● **Try it**: Repeat each entry exactly; omit all pictures.

※

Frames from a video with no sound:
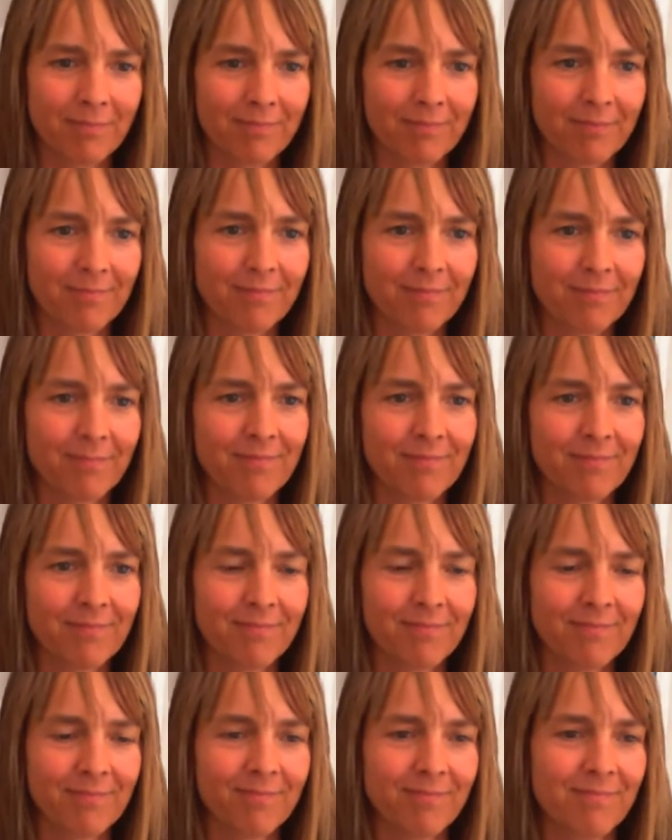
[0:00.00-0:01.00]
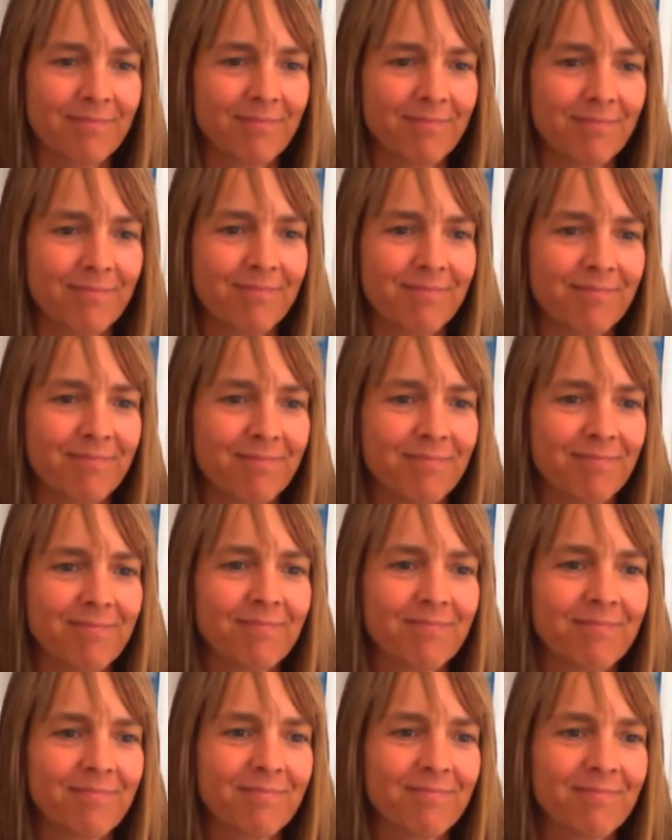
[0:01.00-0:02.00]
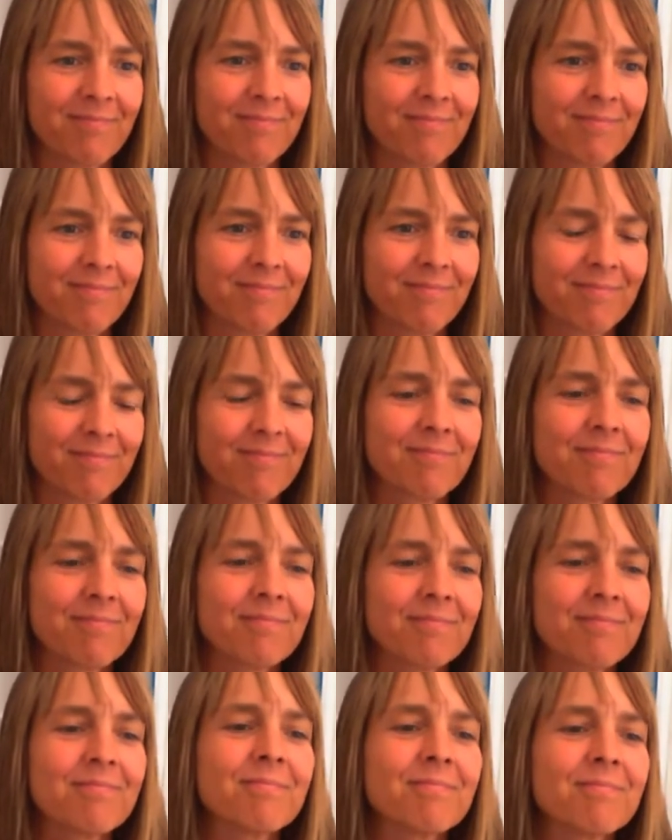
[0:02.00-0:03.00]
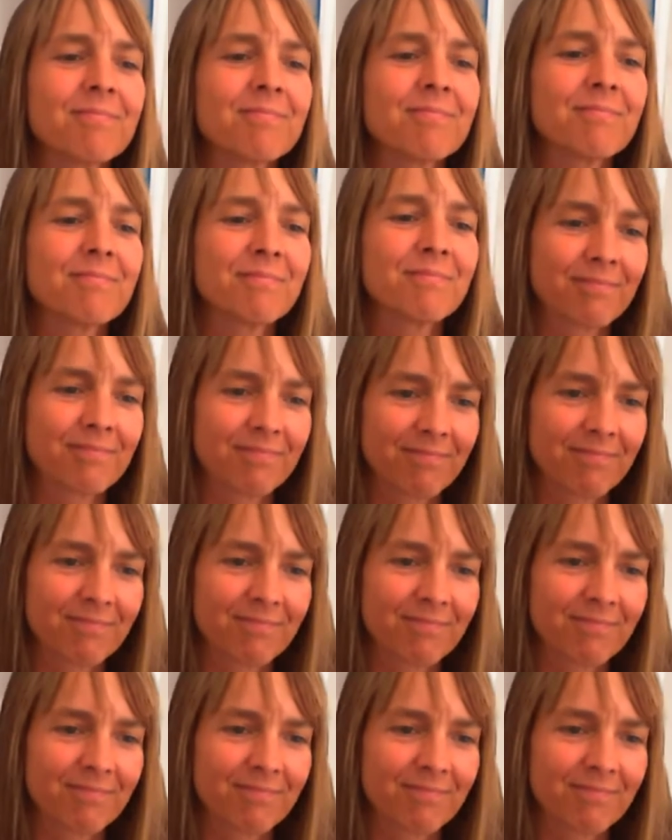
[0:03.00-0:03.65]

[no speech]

※

● **Result of the task**:
Frames from a video with no sound:
[0:00.00-0:01.00]
[0:01.00-0:02.00]
[0:02.00-0:03.00]
[0:03.00-0:03.65]

[no speech]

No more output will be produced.